• The task
In your copy, reproduce each entry exactly and include no picture.
--- START ---
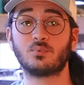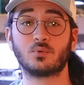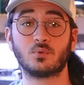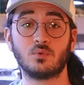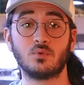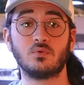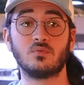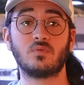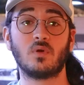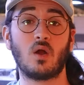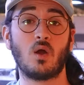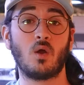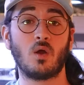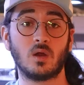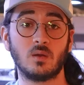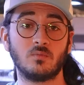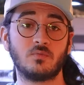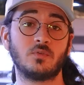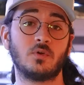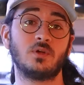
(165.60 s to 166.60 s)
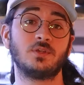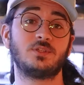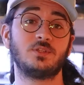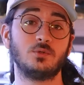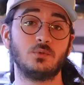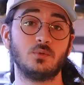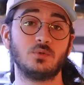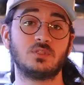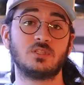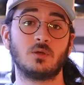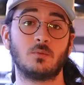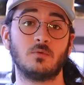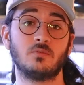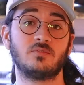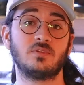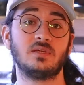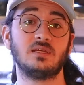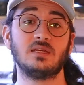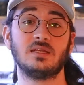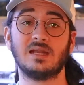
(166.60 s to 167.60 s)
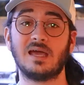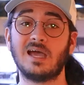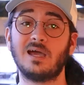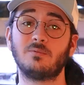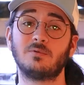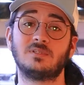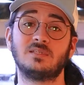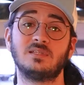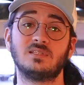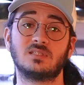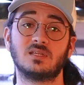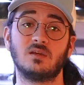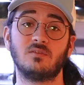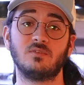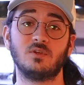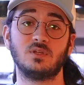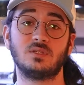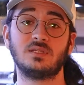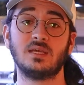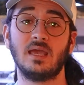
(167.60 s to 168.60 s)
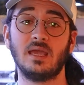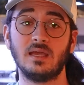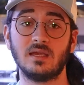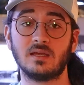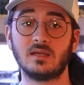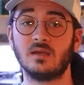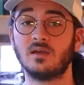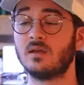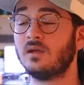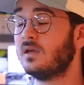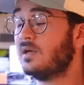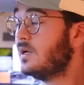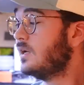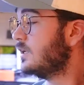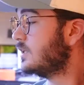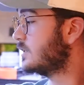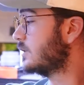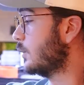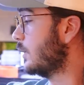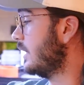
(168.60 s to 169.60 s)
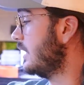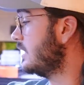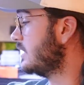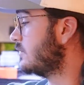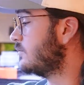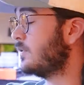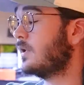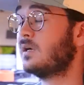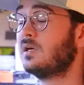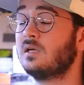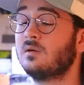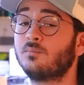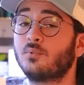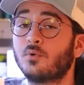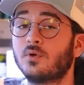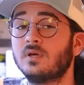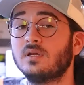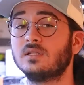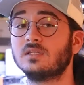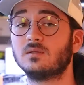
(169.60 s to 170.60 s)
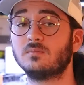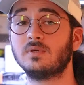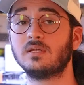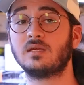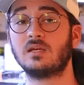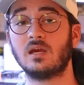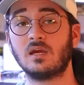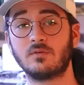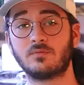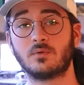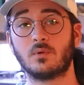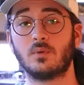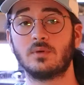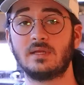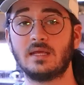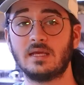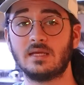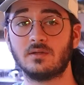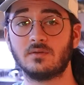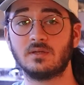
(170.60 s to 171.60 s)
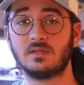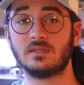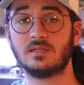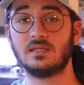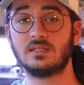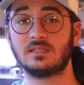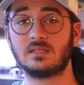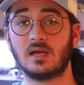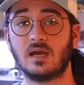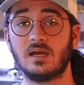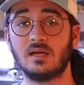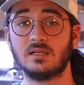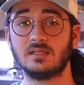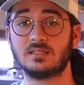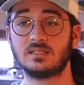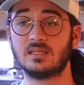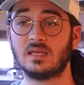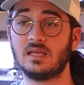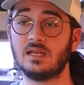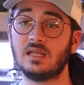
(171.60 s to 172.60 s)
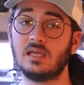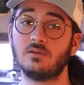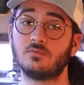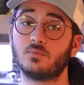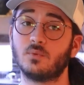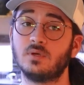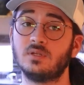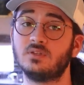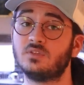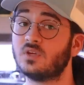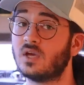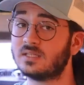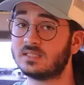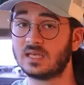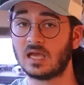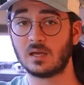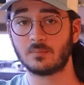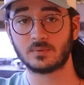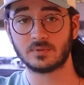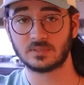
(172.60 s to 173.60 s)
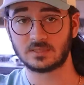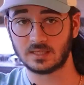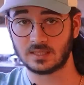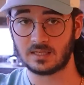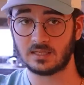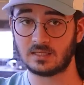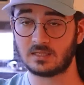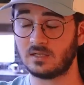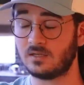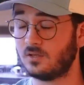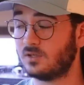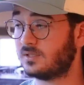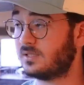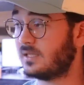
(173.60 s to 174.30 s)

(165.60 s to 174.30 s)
prove harmful to some of the inhabitants of your tank. So it is very important to be careful when handling these guys. And if one does happen to ink in your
--- END ---
• Solution to the exercise
(165.60 s to 166.60 s)
(166.60 s to 167.60 s)
(167.60 s to 168.60 s)
(168.60 s to 169.60 s)
(169.60 s to 170.60 s)
(170.60 s to 171.60 s)
(171.60 s to 172.60 s)
(172.60 s to 173.60 s)
(173.60 s to 174.30 s)

(165.60 s to 174.30 s)
prove harmful to some of the inhabitants of your tank. So it is very important to be careful when handling these guys. And if one does happen to ink in your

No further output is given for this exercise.